*** Opening of EXERCISE INPUT ***
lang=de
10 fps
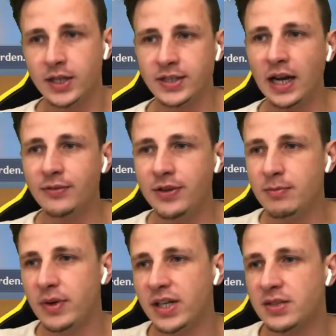Dann
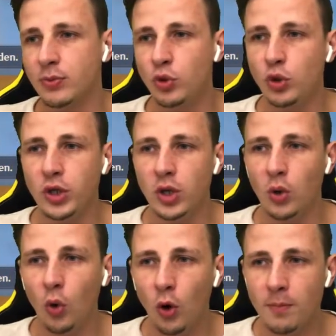wählt man das Menü
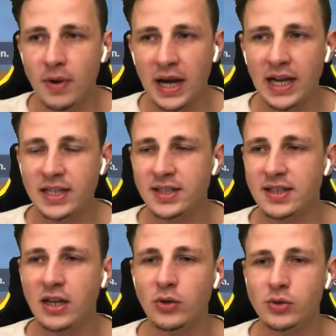hier oben rechts
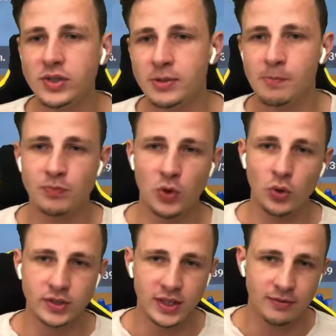aus
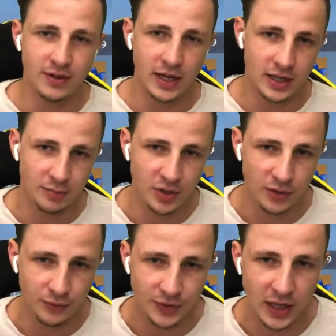und dann werden einem
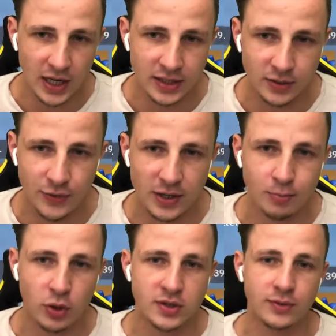hier vier
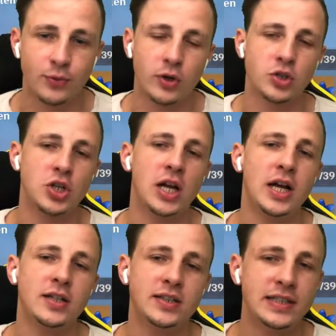Artefaktboxen
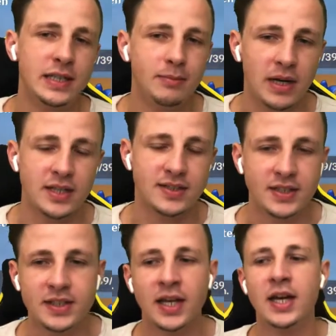vorgeschlagen, die man
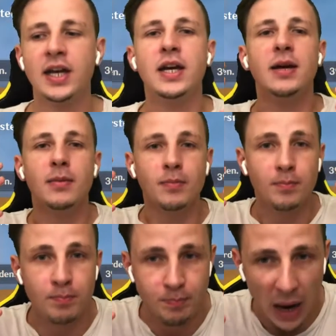sich
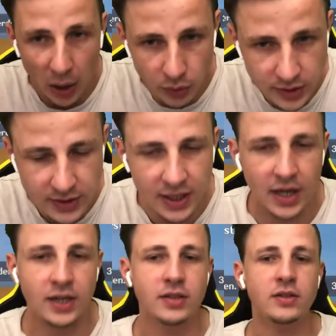bauen
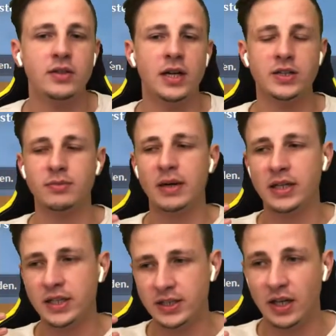kann. Also man
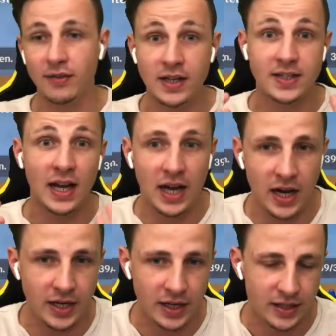kriegt jeweils
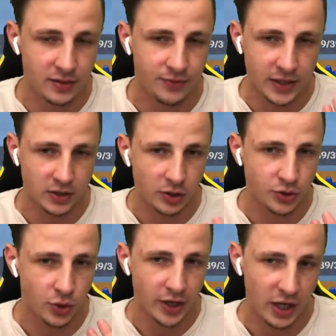ein Artefakt aus
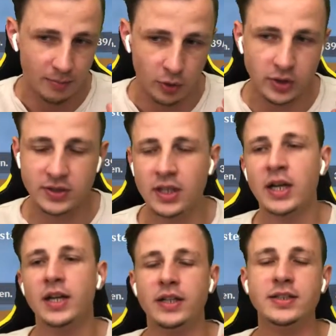so einer Box,
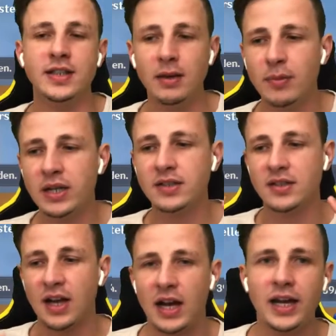indem man
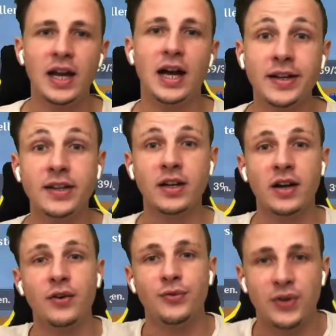drei
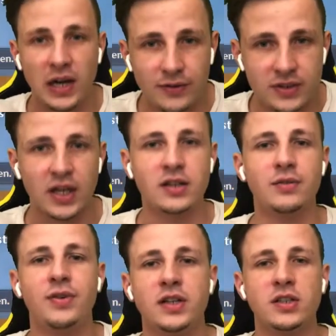andere
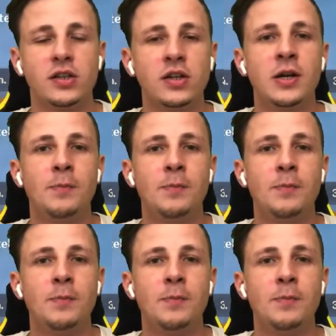5-Star-Artefakte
*** Close of EXERCISE INPUT ***
» EXERCISE AIM
Every line of the records must come back unchanged, except that pictures are dropped.

» FINISHED TASK
lang=de
10 fps
Dann
wählt man das Menü
hier oben rechts
aus
und dann werden einem
hier vier
Artefaktboxen
vorgeschlagen, die man
sich
bauen
kann. Also man
kriegt jeweils
ein Artefakt aus
so einer Box,
indem man
drei
andere
5-Star-Artefakte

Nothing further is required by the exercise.